Summer Produce Picks
Health Benefits: Apricots contain vitamins A and C, both of which are known to have antioxidant properties. Apricots are also a good source of potassium, a heart-healthy mineral that helps regulate heart rate and blood pressure.
Buy It: Choose fruit with a rich orange color. The flesh should be slightly soft but not mushy.
Serve It: Slice and add to a salad, over ice cream, bake into pies or cakes or use them to make jams or jellies. Add flavor to savory chicken dishes with the addition of diced apricots.
Fun Fact: First cultivated about 4,000 years ago in China, the apricot was introduced to the United States in the 18th century.
Health Benefits: Skip the multivitamin and eat a cucumber. This vegetable contains a number of B vitamins, folic acid, vitamin C, calcium, iron, magnesium, phosphorus, potassium and zinc.
Buy It: Choose cucumbers that are firm with rounded edges and a smooth, dark green skin.
Serve It: Many of the nutrients are found in a cucumber’s skin, so leave the peel on to receive their full health benefits. Use thin slices to flavor water, or use to make pickles, a chilled soup or tzatziki (a Greek condiment made with grated cucumber, plain yogurt, olive oil, vinegar and fresh dill).
Fun Fact: Cucumbers can eliminate bad breath. Hold a slice on the roof of your mouth for 30 seconds and let the phytochemicals in cucumbers kill odor-causing bacteria.
Health Benefits: With its high water content and being rich in potassium (a natural electrolyte), watermelon is a perfect treat for staying hydrated during the summer heat.
Buy It: Look for a watermelon with a smooth, unblemished rind. When lifted, it should feel heavy for its size.
Serve It: Fresh watermelon needs no added seasonings and flavorings. It can be eaten all on its own, but it’s also a wonderful addition to salads, fruit cocktail and frozen drinks. Use it to make a refreshing sorbet or brush slices with oil and grill just until grill marks appear.

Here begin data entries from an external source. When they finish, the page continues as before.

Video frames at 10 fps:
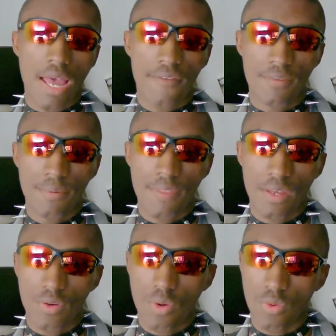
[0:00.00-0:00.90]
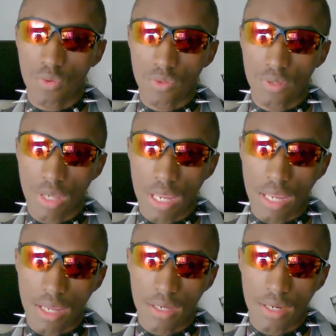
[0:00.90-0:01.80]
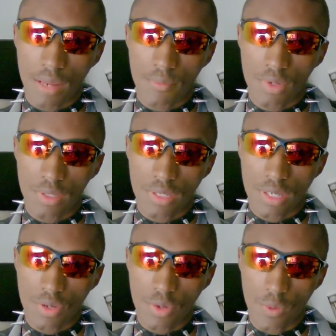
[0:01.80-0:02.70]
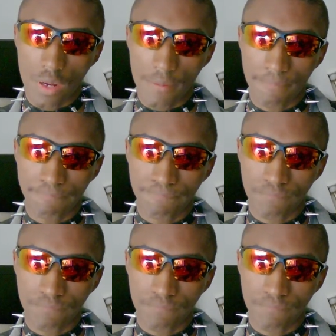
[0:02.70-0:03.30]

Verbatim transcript: I have to put that on hold, and I'm going to tell you why.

Fun Fact: Watermelon is related to cucumbers, pumpkins and squash.
Health Benefits: Tomatoes are a low calorie vegetable that are low in fat and have no cholesterol. They are rich in lycopene, a compound known to make skin less sensitive to UV light damage.
Buy It: Pick tomatoes that have a bright red color and firm, wrinkle-free skin.
Serve It: Tomatoes are a staple of Mediterranean cuisine, often found in sauces, salads and soups. Add slices to burgers, sandwiches and pizza; sprinkle halved tomatoes with grated Parmesan cheese and oregano, then grill until the cheese melts; toss cherry tomatoes into fresh summer salads or add to kabobs.
Fun Fact: According to Guinness World Record, the heaviest tomato ever was 7 lbs 12 oz.
Health Benefits: Mangoes are a water dense fruit that are only 100 calories per cup. They have high levels of fiber, pectin and vitamin C which help lower cholesterol.
Buy It: The color of a mango doesn’t indicate how ripe it is. Give it a little squeeze – firm flesh with a little give means the mango is ripe.
Serve It: Eat mangoes out of hand as a healthy snack or add to salads, smoothies or salsas. The fruit has natural tenderizing properties so they’re the perfect addition to marinades and chutneys.
Fun Fact: Mangoes were first grown in India over 5,000 years ago and are now one of the world’s most popular fruits.
Health Benefits: Next time you have a cold reach for chile peppers. Not only will the capsaicin (the chemical compound that gives peppers their spicy kick) clear blocked sinuses, the peppers are loaded with vitamin C.
Buy It: Whether the shade is green, red, yellow or orange, the color of the chile pepper should be vibrant with shiny skin.
Serve It: Add chile peppers to anything to give it a kick – fish, meat, chicken, eggs sauces, soups, pizzas and burgers. Grill whole to mellow their spice, and then chop and stir into mayonnaise for a flavorful sandwich spread.
Fun Fact: The burning sensation from the capsaicin only affects mammals.